Robust Energy Efficiency Resource Allocation Algorithm in Reconfigurable Intelligent Surface-assisted Non-Orthogonal Multiple Access Networks

To improve the robustness and Energy Efficiency (EE) of Non-Orthogonal Multiple Access (NOMA)-based networks, a robust EE maximization-based algorithm is proposed in a Reconfigurable Intelligent Surface(RIS)-assisted NOMA network with imperfect channel state information. Considering the outage probability constraints of users' Signal-to-Interference-to-Noise Ratio (SINR), the maximum transmit power constraints of the base station, and continuous phase shift constraints, a nonlinear EE maximization-based resource allocation model is established. By using Dinkelbach's method the fractional objective function is converted into a linear parameter subtraction form, the S-procedure method is used to transform the outage probability of SINR with channel uncertainty into deterministic form.

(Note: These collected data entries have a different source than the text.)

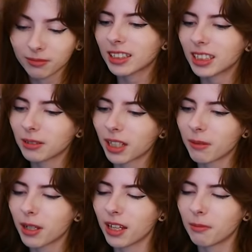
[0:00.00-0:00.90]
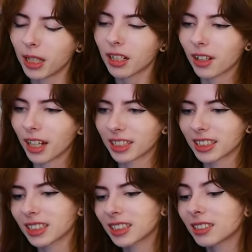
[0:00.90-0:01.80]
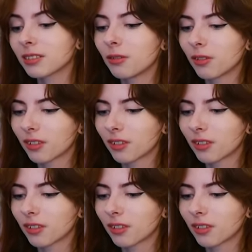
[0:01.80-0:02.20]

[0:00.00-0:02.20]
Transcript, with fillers: At the same time, it made a lot of sense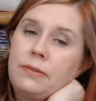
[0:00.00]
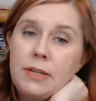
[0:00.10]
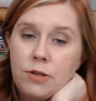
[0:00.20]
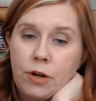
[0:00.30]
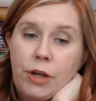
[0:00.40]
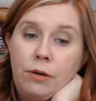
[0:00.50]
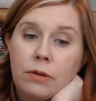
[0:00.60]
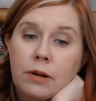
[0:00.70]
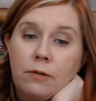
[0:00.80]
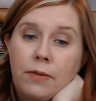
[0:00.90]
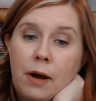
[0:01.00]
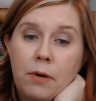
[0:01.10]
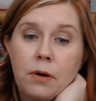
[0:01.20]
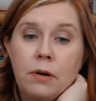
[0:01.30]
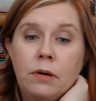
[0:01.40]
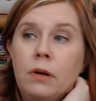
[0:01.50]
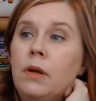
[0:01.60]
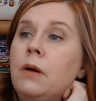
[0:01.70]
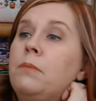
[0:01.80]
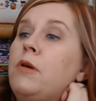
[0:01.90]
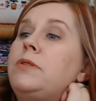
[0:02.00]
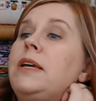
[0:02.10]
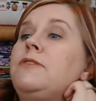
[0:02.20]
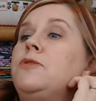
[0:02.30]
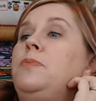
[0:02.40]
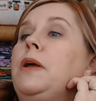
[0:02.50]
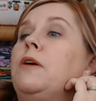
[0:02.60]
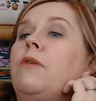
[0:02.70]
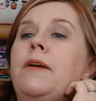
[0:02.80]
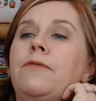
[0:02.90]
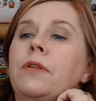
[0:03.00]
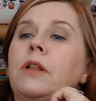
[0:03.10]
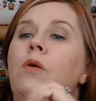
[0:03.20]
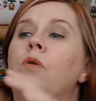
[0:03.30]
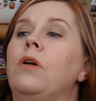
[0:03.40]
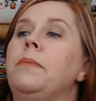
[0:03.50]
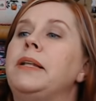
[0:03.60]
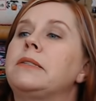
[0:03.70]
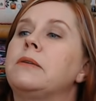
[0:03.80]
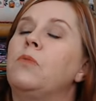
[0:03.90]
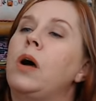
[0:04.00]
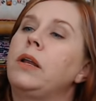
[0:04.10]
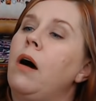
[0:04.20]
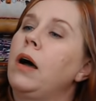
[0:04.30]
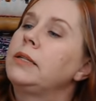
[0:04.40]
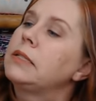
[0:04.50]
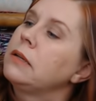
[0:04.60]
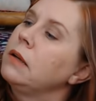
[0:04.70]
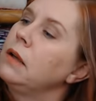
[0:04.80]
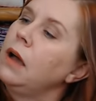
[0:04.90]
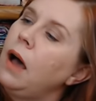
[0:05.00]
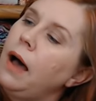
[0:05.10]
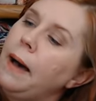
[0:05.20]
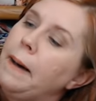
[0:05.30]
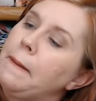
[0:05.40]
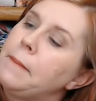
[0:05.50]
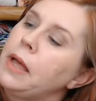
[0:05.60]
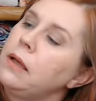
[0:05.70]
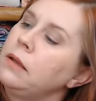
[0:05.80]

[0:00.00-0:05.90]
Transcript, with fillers: these are cute little flower motifs. Would be great for little ornaments and whatnot. Um,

By using the alternative optimization method, the non-convex optimization problem is converted into several convex optimization subproblems, then the CVX is used to solve the subproblems. Simulation results show that the proposed algorithm is 7.4% higher than the without Reconfigurable Intelligent Surface (RIS) algorithm in terms of EE, the proposed algorithm is 85.5% lower than the non-robust algorithm in terms of the outage probability of SINR.